══ EXERCISE DATA ══
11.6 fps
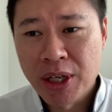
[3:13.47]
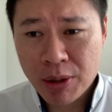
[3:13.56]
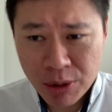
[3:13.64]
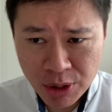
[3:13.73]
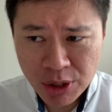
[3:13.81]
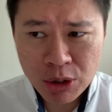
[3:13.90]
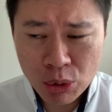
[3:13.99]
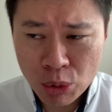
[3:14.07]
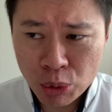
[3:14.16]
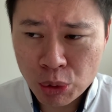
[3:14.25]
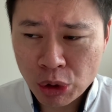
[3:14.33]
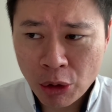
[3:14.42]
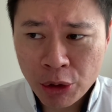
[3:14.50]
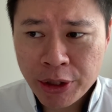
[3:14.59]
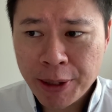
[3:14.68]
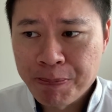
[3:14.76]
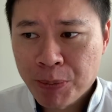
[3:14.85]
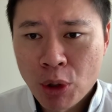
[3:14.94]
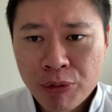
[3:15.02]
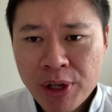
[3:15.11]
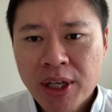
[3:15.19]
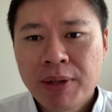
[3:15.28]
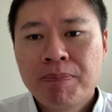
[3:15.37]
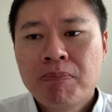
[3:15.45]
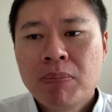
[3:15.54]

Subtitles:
Because this is a good tutorial that hopefully I can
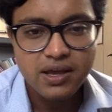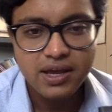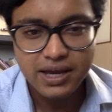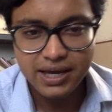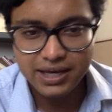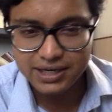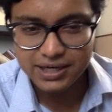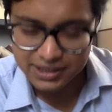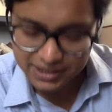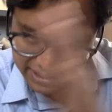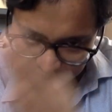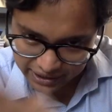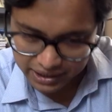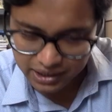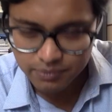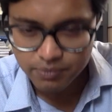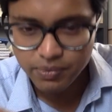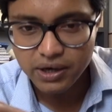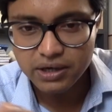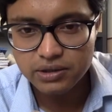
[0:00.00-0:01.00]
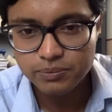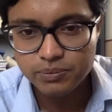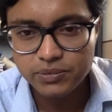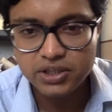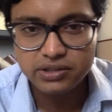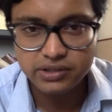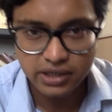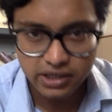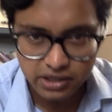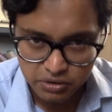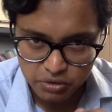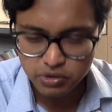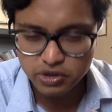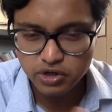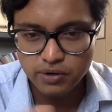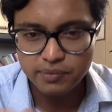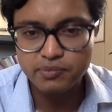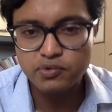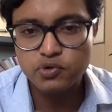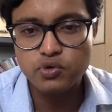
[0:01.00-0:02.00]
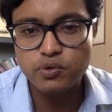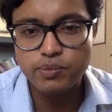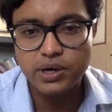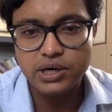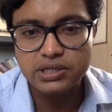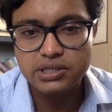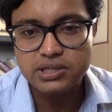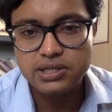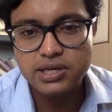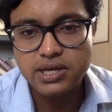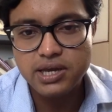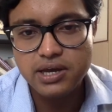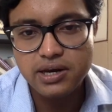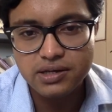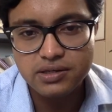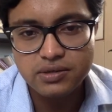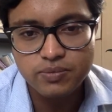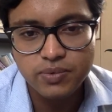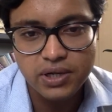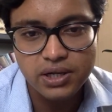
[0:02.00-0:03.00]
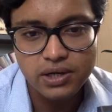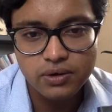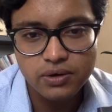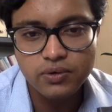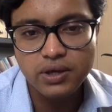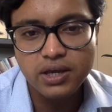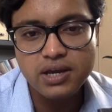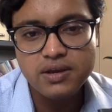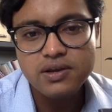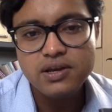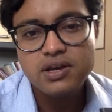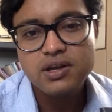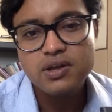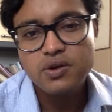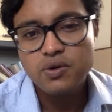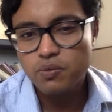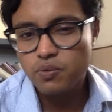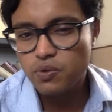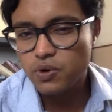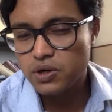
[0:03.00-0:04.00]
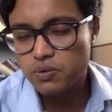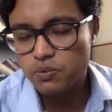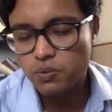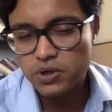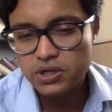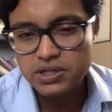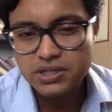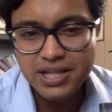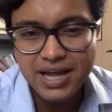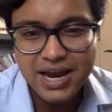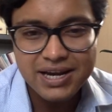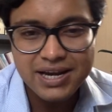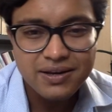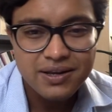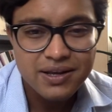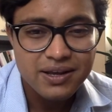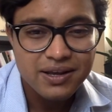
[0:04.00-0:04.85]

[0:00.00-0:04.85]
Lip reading: And in the second part of the statute, you have two parts here as well, okay. What is that?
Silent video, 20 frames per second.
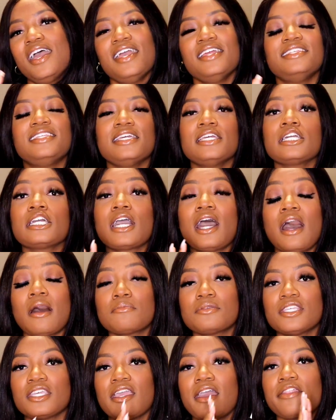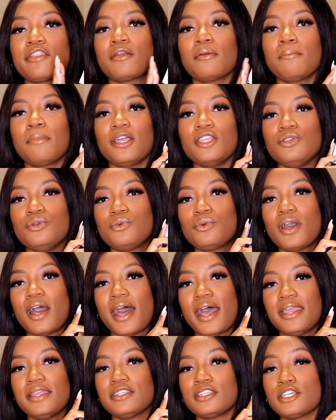It didn't come together, but you
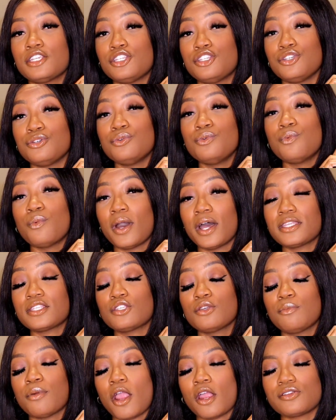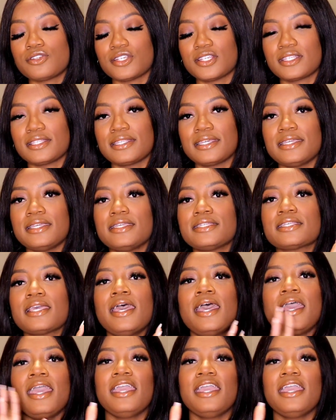kind of do want to purchase these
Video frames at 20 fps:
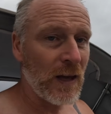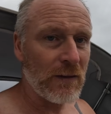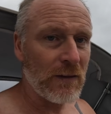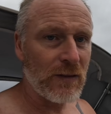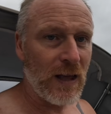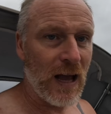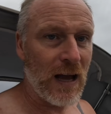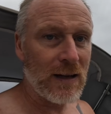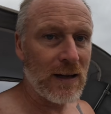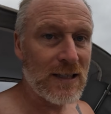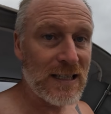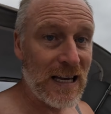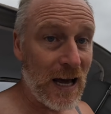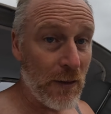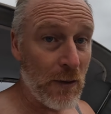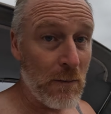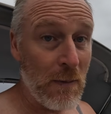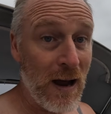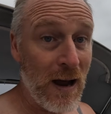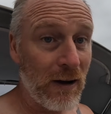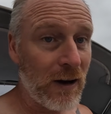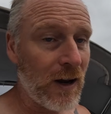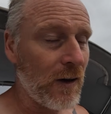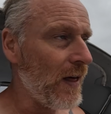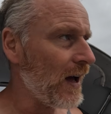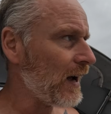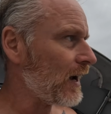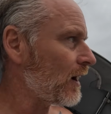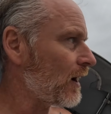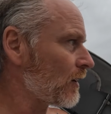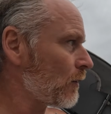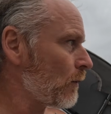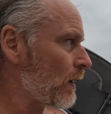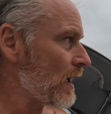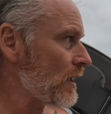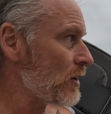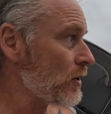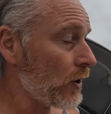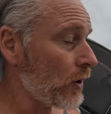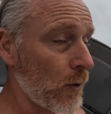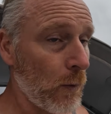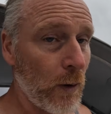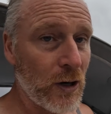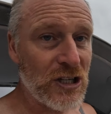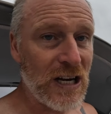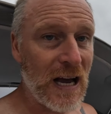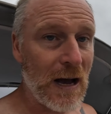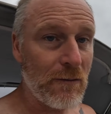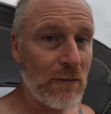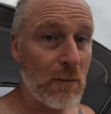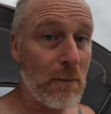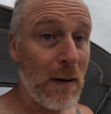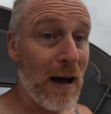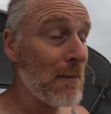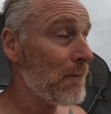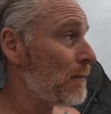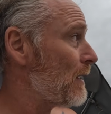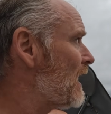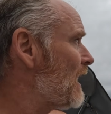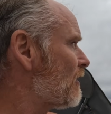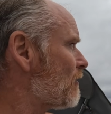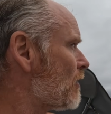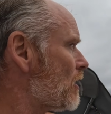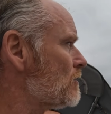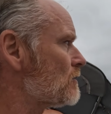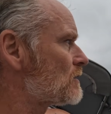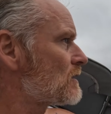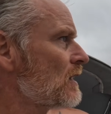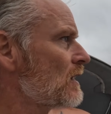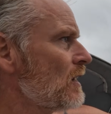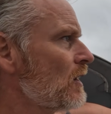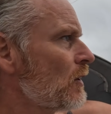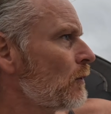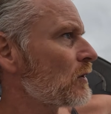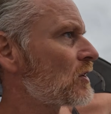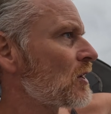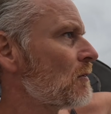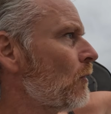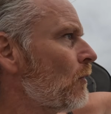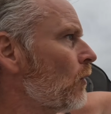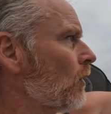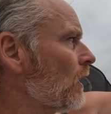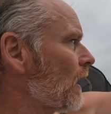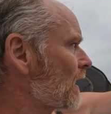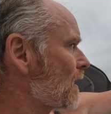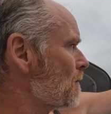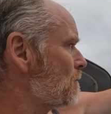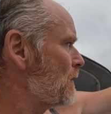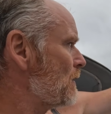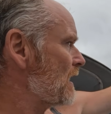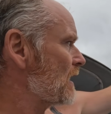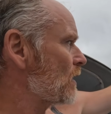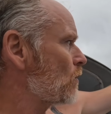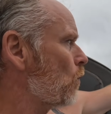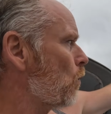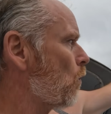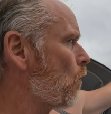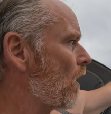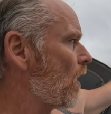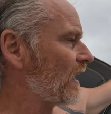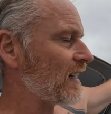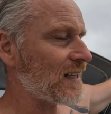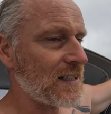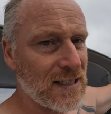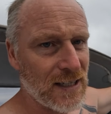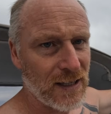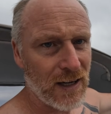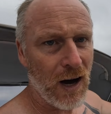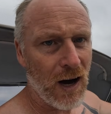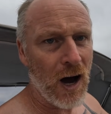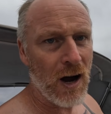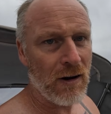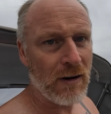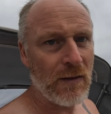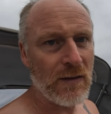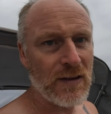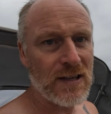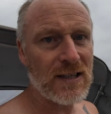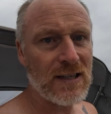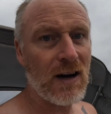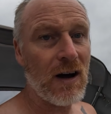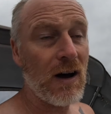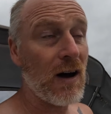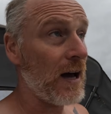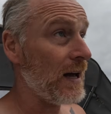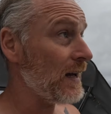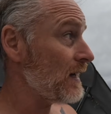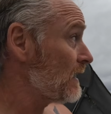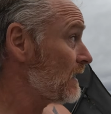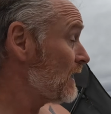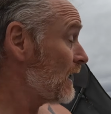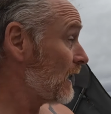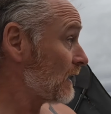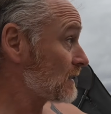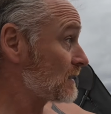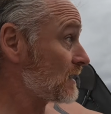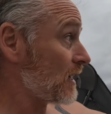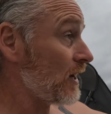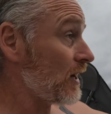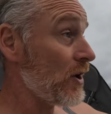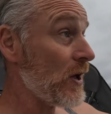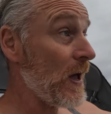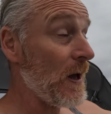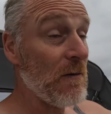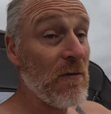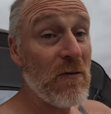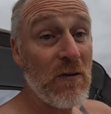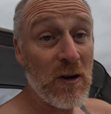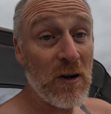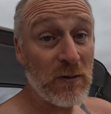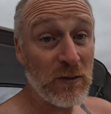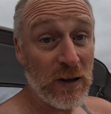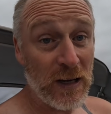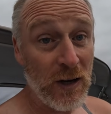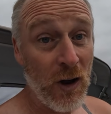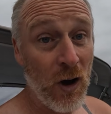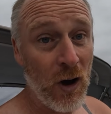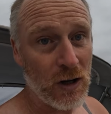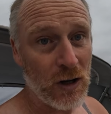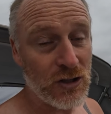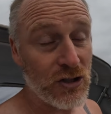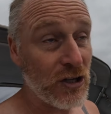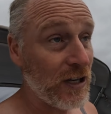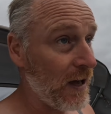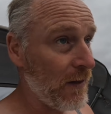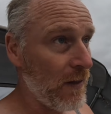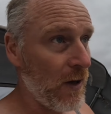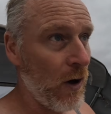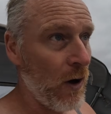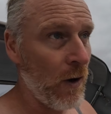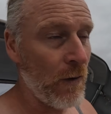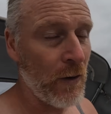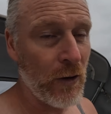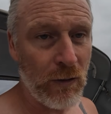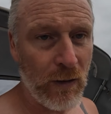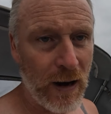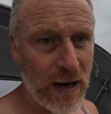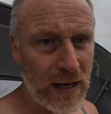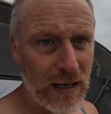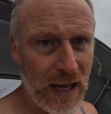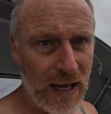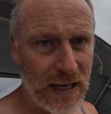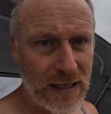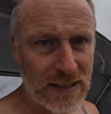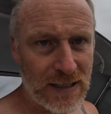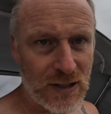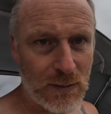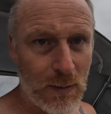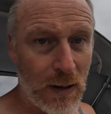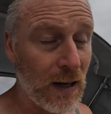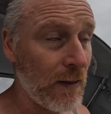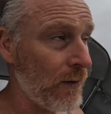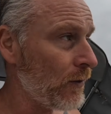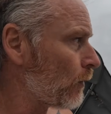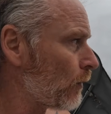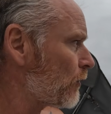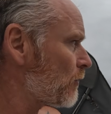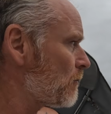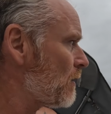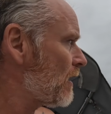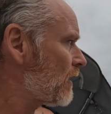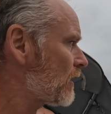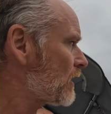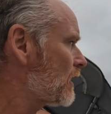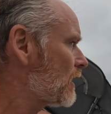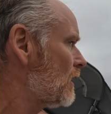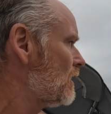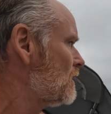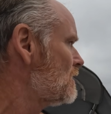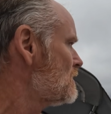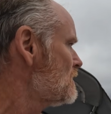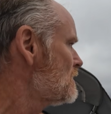If down in South America, that kind of way, you've got to watch out for pamperos, which are more like a big white cigar in the sky, and suddenly you get 50 knots. You get that on the Great Lakes as well in North America.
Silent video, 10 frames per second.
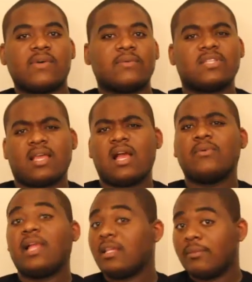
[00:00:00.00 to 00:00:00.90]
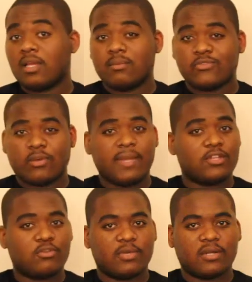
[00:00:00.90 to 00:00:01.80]
I was like, I would like to become drum
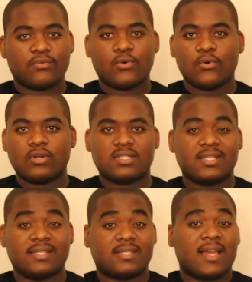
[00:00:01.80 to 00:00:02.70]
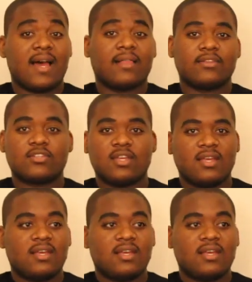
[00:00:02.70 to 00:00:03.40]
major, but of course it's college.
═══
Full copy, no pictures: write out each line of the data exactly as it stands.

11.6 fps
[3:13.47]
[3:13.56]
[3:13.64]
[3:13.73]
[3:13.81]
[3:13.90]
[3:13.99]
[3:14.07]
[3:14.16]
[3:14.25]
[3:14.33]
[3:14.42]
[3:14.50]
[3:14.59]
[3:14.68]
[3:14.76]
[3:14.85]
[3:14.94]
[3:15.02]
[3:15.11]
[3:15.19]
[3:15.28]
[3:15.37]
[3:15.45]
[3:15.54]

Subtitles:
Because this is a good tutorial that hopefully I can
[0:00.00-0:01.00]
[0:01.00-0:02.00]
[0:02.00-0:03.00]
[0:03.00-0:04.00]
[0:04.00-0:04.85]

[0:00.00-0:04.85]
Lip reading: And in the second part of the statute, you have two parts here as well, okay. What is that?
Silent video, 20 frames per second.
It didn't come together, but you
kind of do want to purchase these
Video frames at 20 fps:
If down in South America, that kind of way, you've got to watch out for pamperos, which are more like a big white cigar in the sky, and suddenly you get 50 knots. You get that on the Great Lakes as well in North America.
Silent video, 10 frames per second.
[00:00:00.00 to 00:00:00.90]
[00:00:00.90 to 00:00:01.80]
I was like, I would like to become drum
[00:00:01.80 to 00:00:02.70]
[00:00:02.70 to 00:00:03.40]
major, but of course it's college.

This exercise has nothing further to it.